On the surface, Yayoi’s immense creative output seems deeply therapeutic and intuitive to her sense of self-expression. However, there is also something to be said in how she uses her external expression of art as a means to further understand her inner-self. In the 1960’s Yayoi discussed this process, through the work Infinity Mirror Room — Phalli’s Field, openly with an interviewer: “I put a lot of phalli inside and outside a boat because I had a great fear of and disdain for such things as sex and the phallus. I used it as an art therapy to cope with my obsessions.” To this day, the artist returns back to art as a way to visually express the feelings she possibly couldn’t make sense of as a child.
The phalli made for Yayoi’s work are sewn together using red-dotted fabric. By utilising the craft of sewing — a traditionally female method — the artist deconstructs an element of her fear, feminising the act of the phalli’s creation. Despite an evident fear of the sexual, which goes against a human’s animal instinct to preserve our family lines, Yayoi’s work conveys a powerful thrive to survive. Regardless of a fear of sex, she establishes her legacy within the statement work.

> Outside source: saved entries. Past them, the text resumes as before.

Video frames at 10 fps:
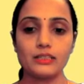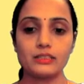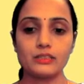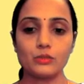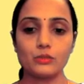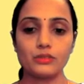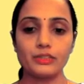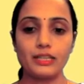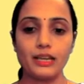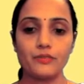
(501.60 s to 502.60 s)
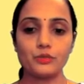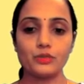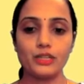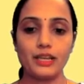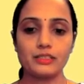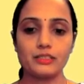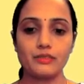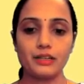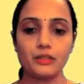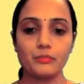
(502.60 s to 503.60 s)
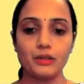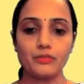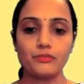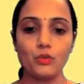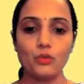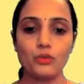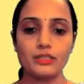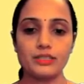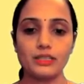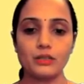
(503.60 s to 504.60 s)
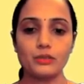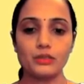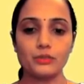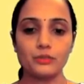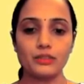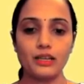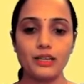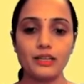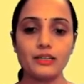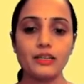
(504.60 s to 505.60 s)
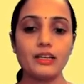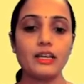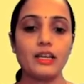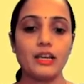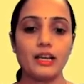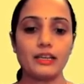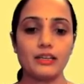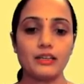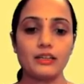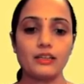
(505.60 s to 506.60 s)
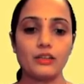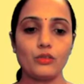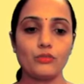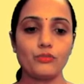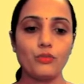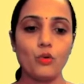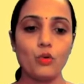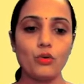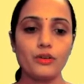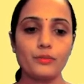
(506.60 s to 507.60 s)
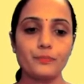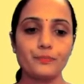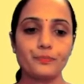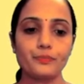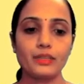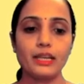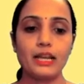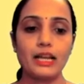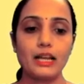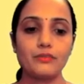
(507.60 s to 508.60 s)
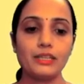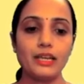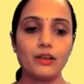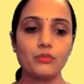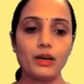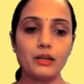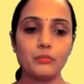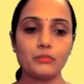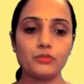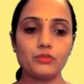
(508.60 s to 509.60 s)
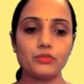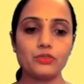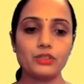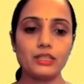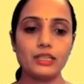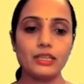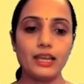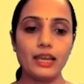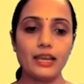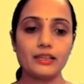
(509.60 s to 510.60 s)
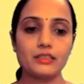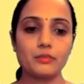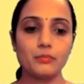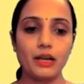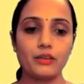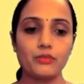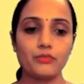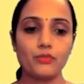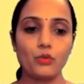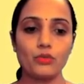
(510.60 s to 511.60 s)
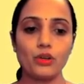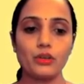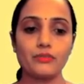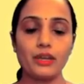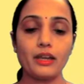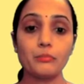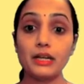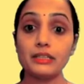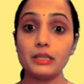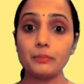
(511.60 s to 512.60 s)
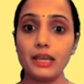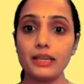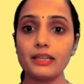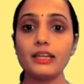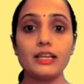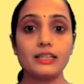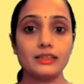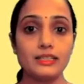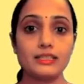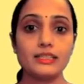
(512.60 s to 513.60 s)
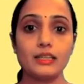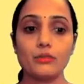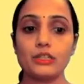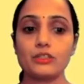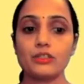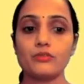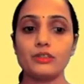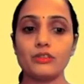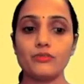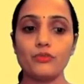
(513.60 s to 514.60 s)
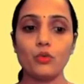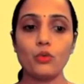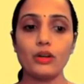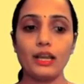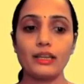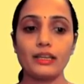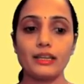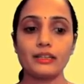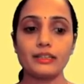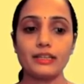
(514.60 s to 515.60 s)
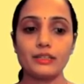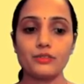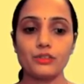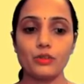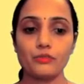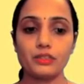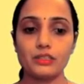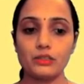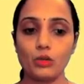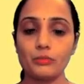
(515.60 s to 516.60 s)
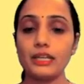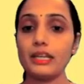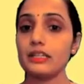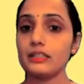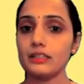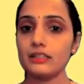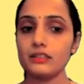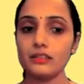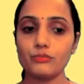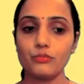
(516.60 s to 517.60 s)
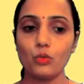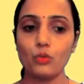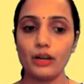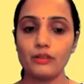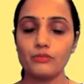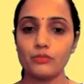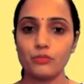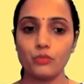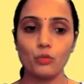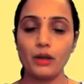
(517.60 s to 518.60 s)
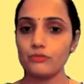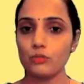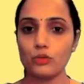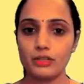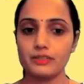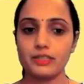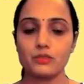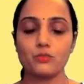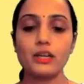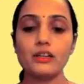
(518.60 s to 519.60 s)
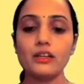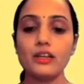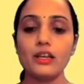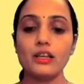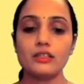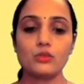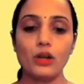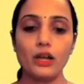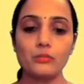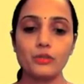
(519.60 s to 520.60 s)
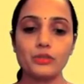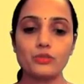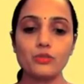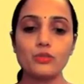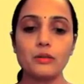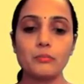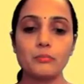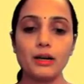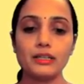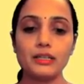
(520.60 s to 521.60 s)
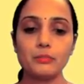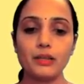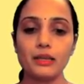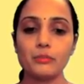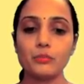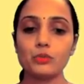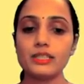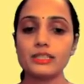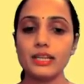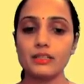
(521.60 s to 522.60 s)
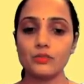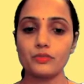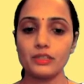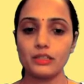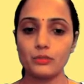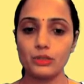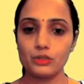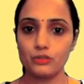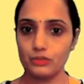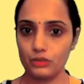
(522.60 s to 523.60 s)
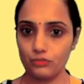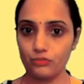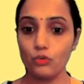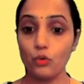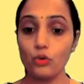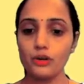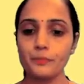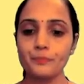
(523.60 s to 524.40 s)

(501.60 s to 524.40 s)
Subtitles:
So we have 3x divided by 4 is equal to 9. Again, now 4, we have 3x by 4. Now if I multiply this equation with 4, I can get rid of the denominator here. 4 and 4 by 4 gives us 1. So I'm going to multiply both the sides of the equation with 4.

As a result, she creates aesthetic explosiveness.
Outside of her sculptural work, it’s Yayoi’s paintings which leave a lasting impact on the viewer. This is particularly noticeable in The Moving Moment When I Went To The Universe currently on display at Victoria Miro gallery. The show displays 20 wonderfully engrossing paintings, all executed in one sitting by the artist, reflected in the naturally flowing and instinctual qualities of the work.

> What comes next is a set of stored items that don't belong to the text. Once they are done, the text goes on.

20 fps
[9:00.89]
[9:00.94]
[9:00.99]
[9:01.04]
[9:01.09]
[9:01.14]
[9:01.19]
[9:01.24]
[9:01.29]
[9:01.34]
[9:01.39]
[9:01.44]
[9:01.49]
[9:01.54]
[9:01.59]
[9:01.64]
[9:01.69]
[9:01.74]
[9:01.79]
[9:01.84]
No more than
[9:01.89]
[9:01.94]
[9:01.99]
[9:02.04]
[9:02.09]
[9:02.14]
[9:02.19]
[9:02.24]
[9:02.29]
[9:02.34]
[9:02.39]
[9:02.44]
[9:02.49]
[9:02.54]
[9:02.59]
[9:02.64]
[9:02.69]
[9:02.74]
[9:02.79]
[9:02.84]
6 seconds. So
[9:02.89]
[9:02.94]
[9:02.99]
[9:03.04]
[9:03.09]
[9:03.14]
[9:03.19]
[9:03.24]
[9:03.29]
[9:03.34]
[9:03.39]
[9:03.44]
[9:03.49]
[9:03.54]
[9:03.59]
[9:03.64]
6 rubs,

Yayoi’s work is significant as a form of art therapy and the artist’s output has often been oversimplified due to her ties with mental health. There are also vast cultural differences that set apart the artist’s work and the combination of this “double dynamic” is one posited by psychoanalyst Juliet Mitchell in Judith Rodenbeck’s Women’s Art Journal, Vol.33. The text explains how by “examining the iconography of a series of drawn, painted, and written self-portraits to prove for the consistency of traumatic resonance,” the psychoanalyst pinpoints how there is also, "iillegible marks of vast cultural difference.”

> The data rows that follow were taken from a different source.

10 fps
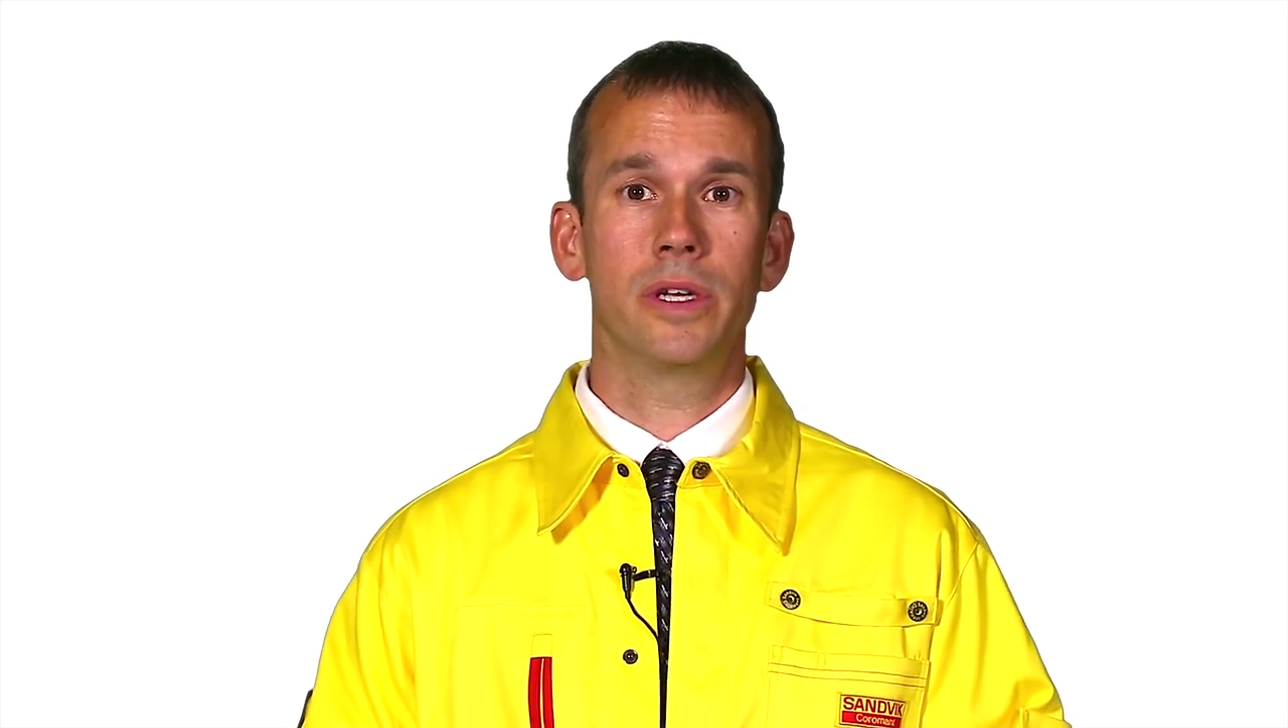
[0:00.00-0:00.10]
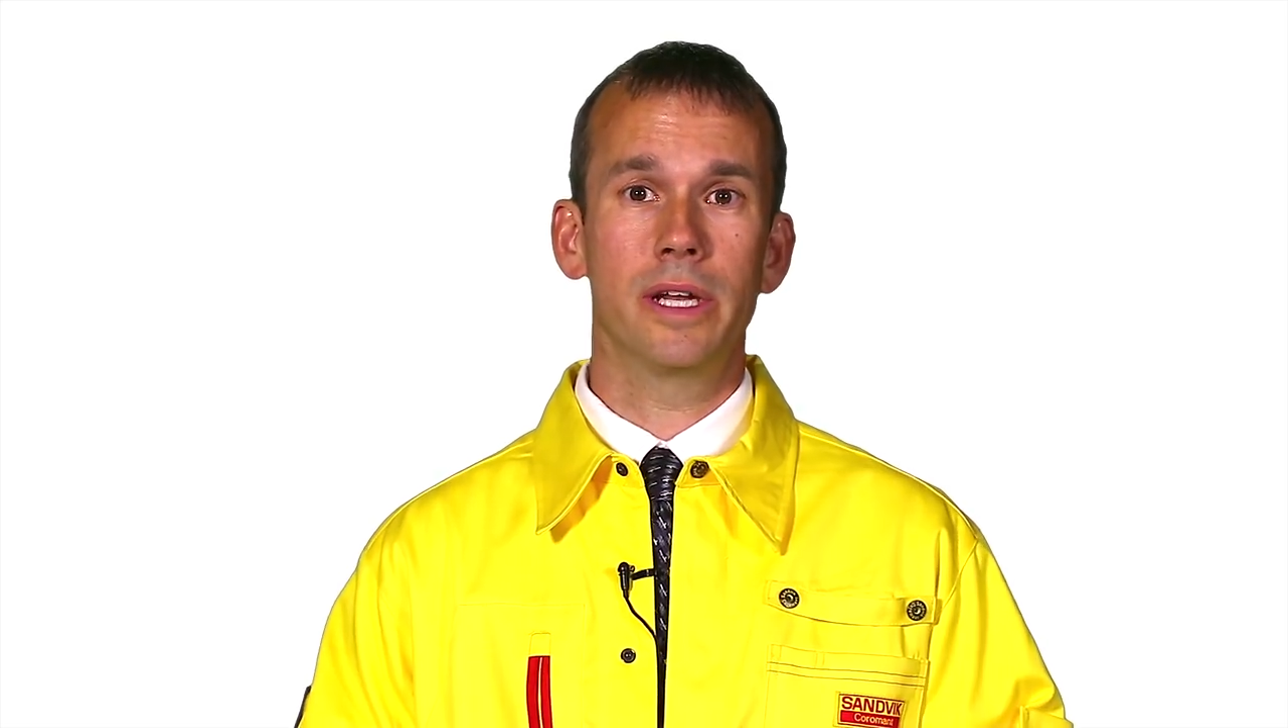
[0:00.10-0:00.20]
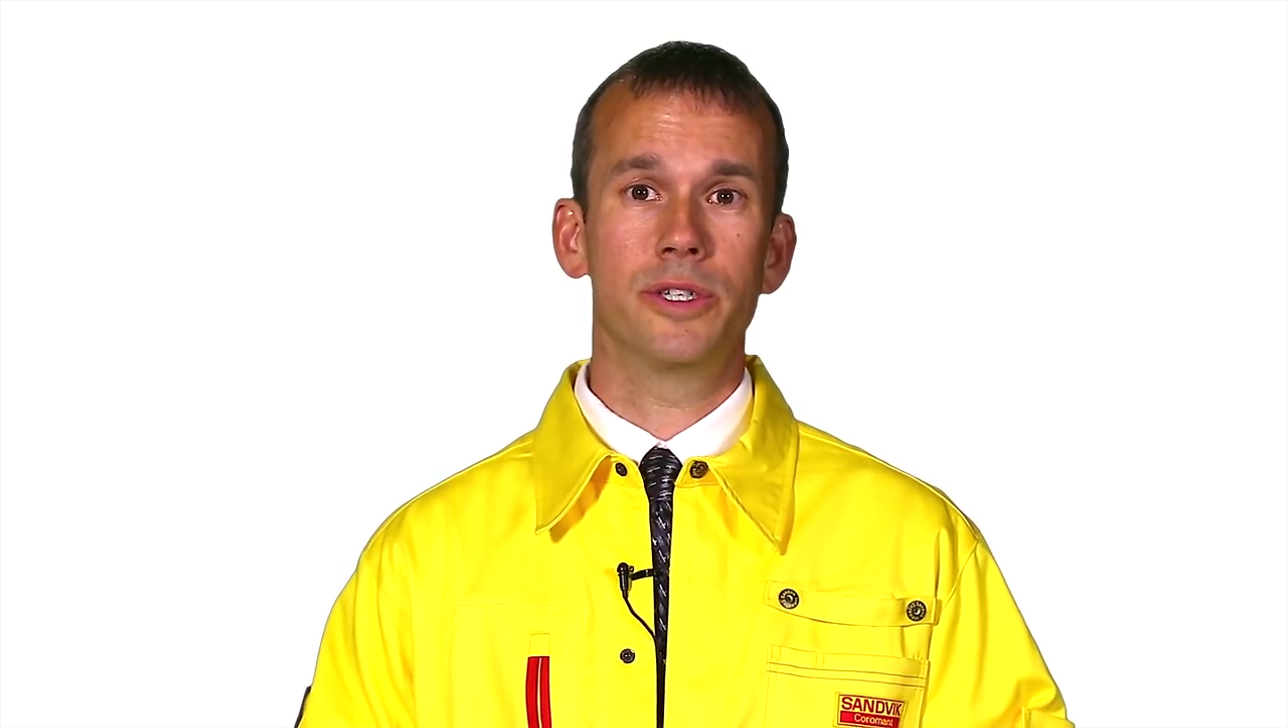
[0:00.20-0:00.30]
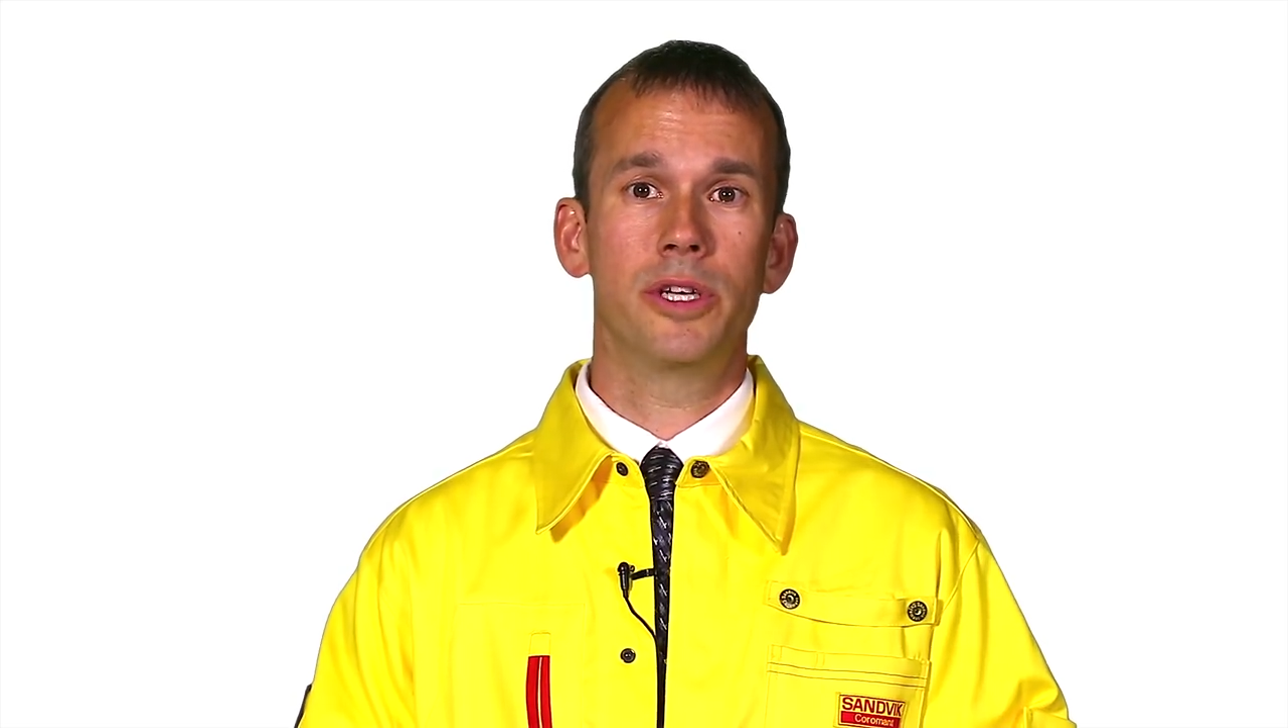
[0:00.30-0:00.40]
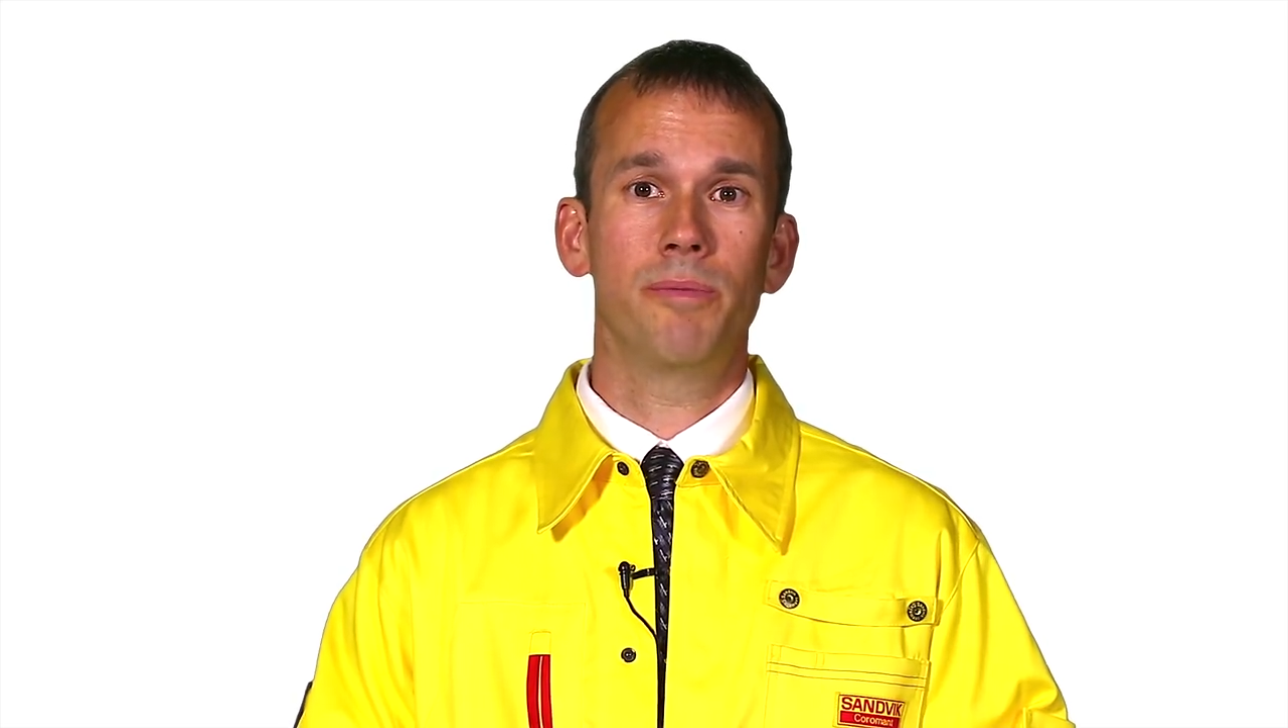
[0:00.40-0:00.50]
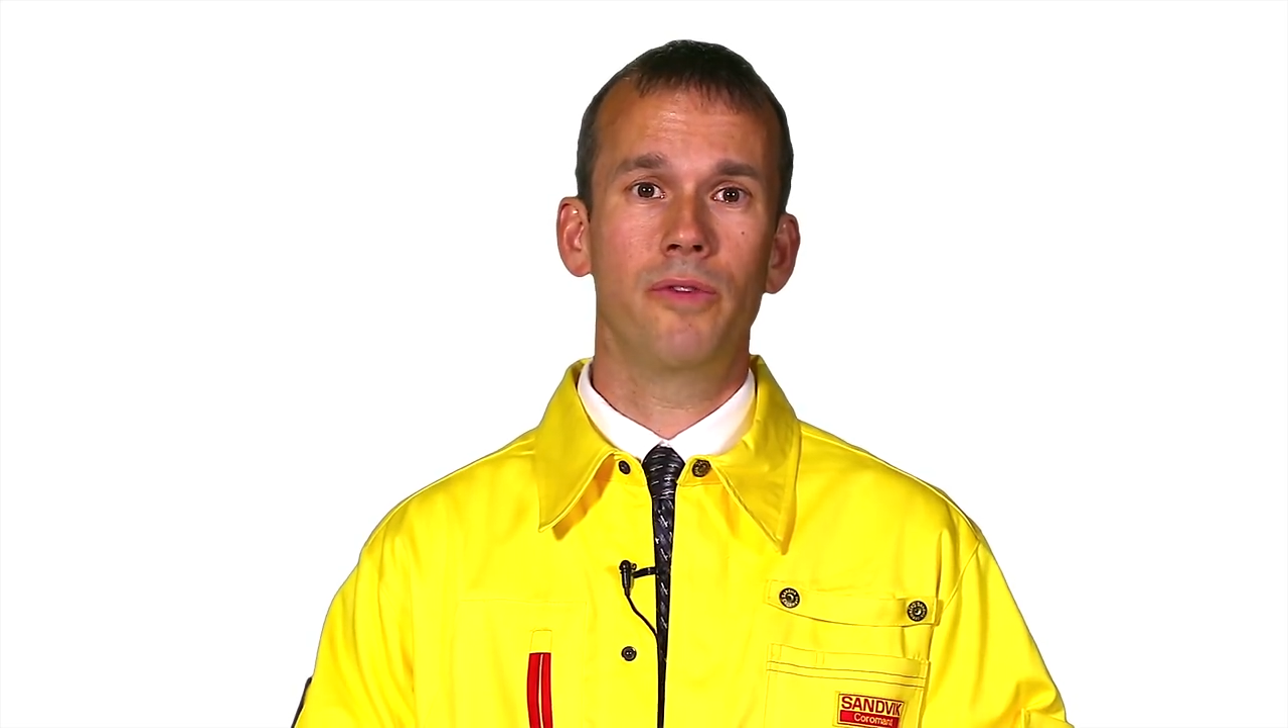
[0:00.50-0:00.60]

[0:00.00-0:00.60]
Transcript: and chip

In the Western art world, Yayoi’s work presents a sense of otherness, also seen through the exoticisation of Japanese culture. Throughout modern art, Western artists have appropriated Asian art, paying its origins little to no credit for the technique and artistry they conceived. Van Gogh was heavily influenced by traditional Japanese woodcuts. He was supposedly revolutionary in his painting style, erasing the use of shadows in his paintings creating a sense of flatness that was unique to art at the time. Additionally, Aubrey Beardsley and other members of the art nouveau movement based their overall aesthetics on graphic, black and white Japanese illustrations.
There is no doubt that Yayoi’s work offers an added element of attraction due to her racial background, and perhaps this results in a more convoluted understanding of the work. The exoticised lure of Japanese culture, and its unfamiliarity to the West, plays a big part in the understanding of Yayoi’s work.
Nevertheless, from any contextual standpoint, Yayoi Kusama’s work remains a force to be reckoned with. Although the work’s relationship with mental illness is a strange pull from the press, the artist’s work is simultaneously intellectual and logical. Her immense popularity in the West which is stemmed in psychological intrigue should also be understood as a point of cultural difference, and valued as such.